Record set START

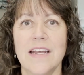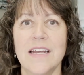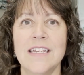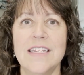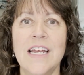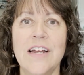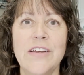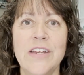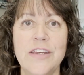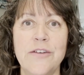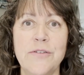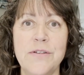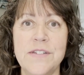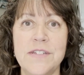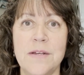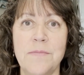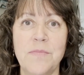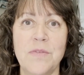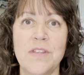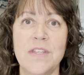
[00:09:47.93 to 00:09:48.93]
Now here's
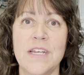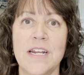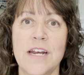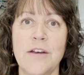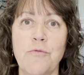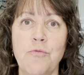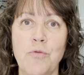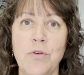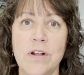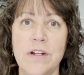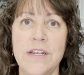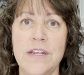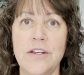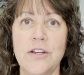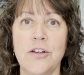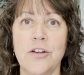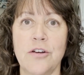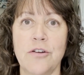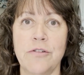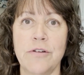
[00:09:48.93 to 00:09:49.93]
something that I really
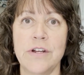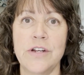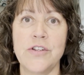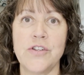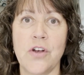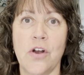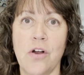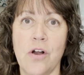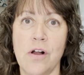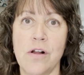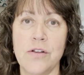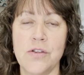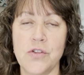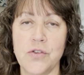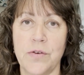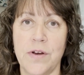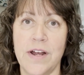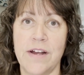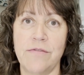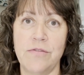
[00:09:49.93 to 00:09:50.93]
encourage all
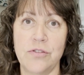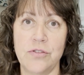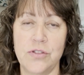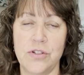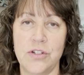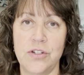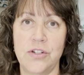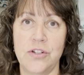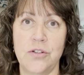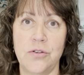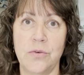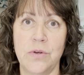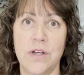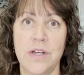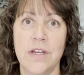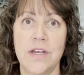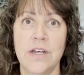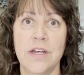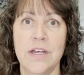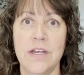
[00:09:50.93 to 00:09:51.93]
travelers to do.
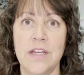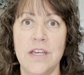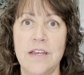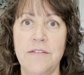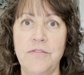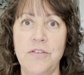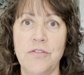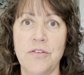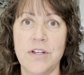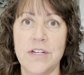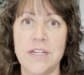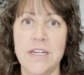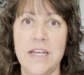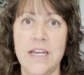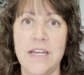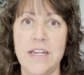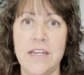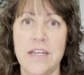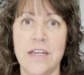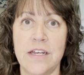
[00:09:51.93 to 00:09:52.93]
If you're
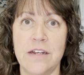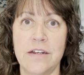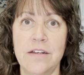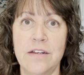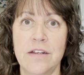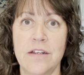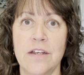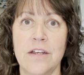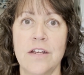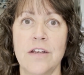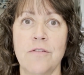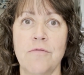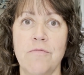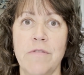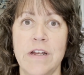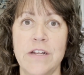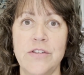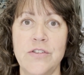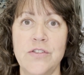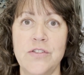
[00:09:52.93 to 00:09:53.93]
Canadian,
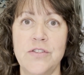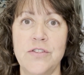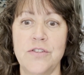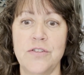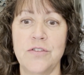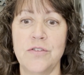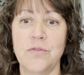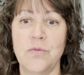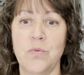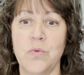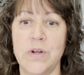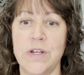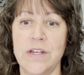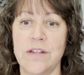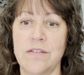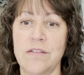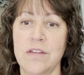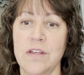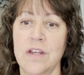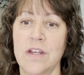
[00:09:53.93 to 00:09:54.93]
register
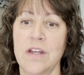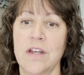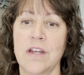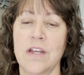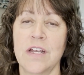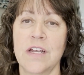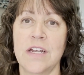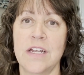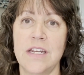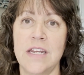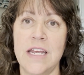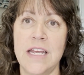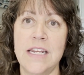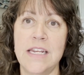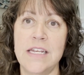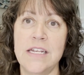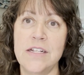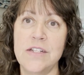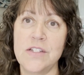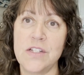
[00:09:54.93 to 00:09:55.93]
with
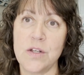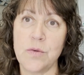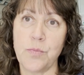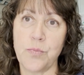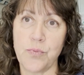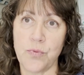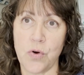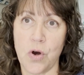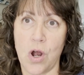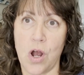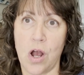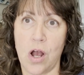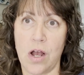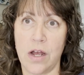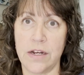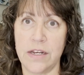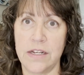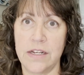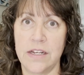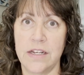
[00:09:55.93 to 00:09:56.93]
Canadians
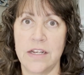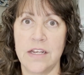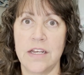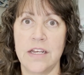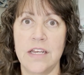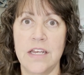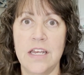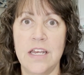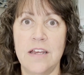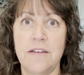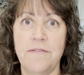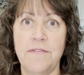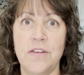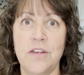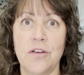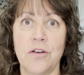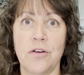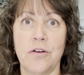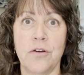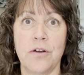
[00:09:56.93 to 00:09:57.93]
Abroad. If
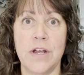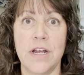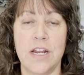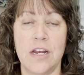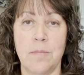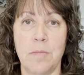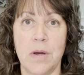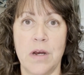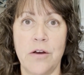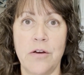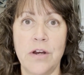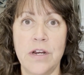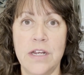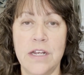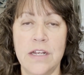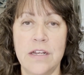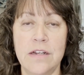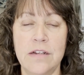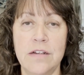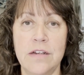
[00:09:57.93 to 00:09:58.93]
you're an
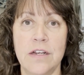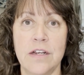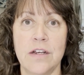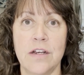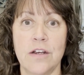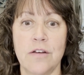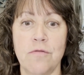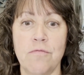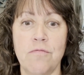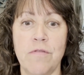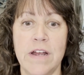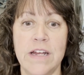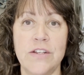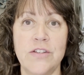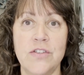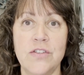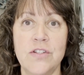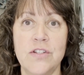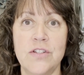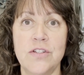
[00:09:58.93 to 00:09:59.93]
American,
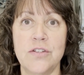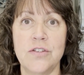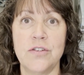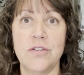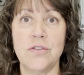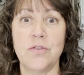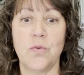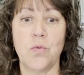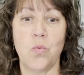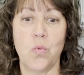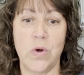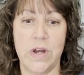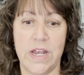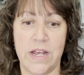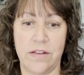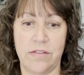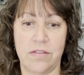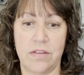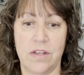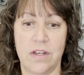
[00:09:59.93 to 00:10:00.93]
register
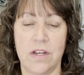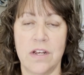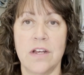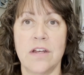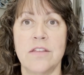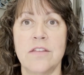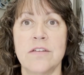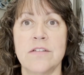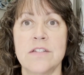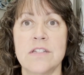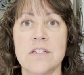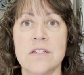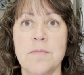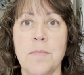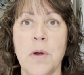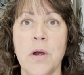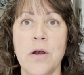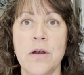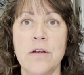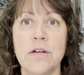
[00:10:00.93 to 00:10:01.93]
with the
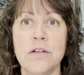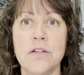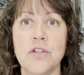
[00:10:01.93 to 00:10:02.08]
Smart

Record set END

Task directions:
A word-for-word copy of the listing is needed, with no pictures in it.

Task answer:
[00:09:47.93 to 00:09:48.93]
Now here's
[00:09:48.93 to 00:09:49.93]
something that I really
[00:09:49.93 to 00:09:50.93]
encourage all
[00:09:50.93 to 00:09:51.93]
travelers to do.
[00:09:51.93 to 00:09:52.93]
If you're
[00:09:52.93 to 00:09:53.93]
Canadian,
[00:09:53.93 to 00:09:54.93]
register
[00:09:54.93 to 00:09:55.93]
with
[00:09:55.93 to 00:09:56.93]
Canadians
[00:09:56.93 to 00:09:57.93]
Abroad. If
[00:09:57.93 to 00:09:58.93]
you're an
[00:09:58.93 to 00:09:59.93]
American,
[00:09:59.93 to 00:10:00.93]
register
[00:10:00.93 to 00:10:01.93]
with the
[00:10:01.93 to 00:10:02.08]
Smart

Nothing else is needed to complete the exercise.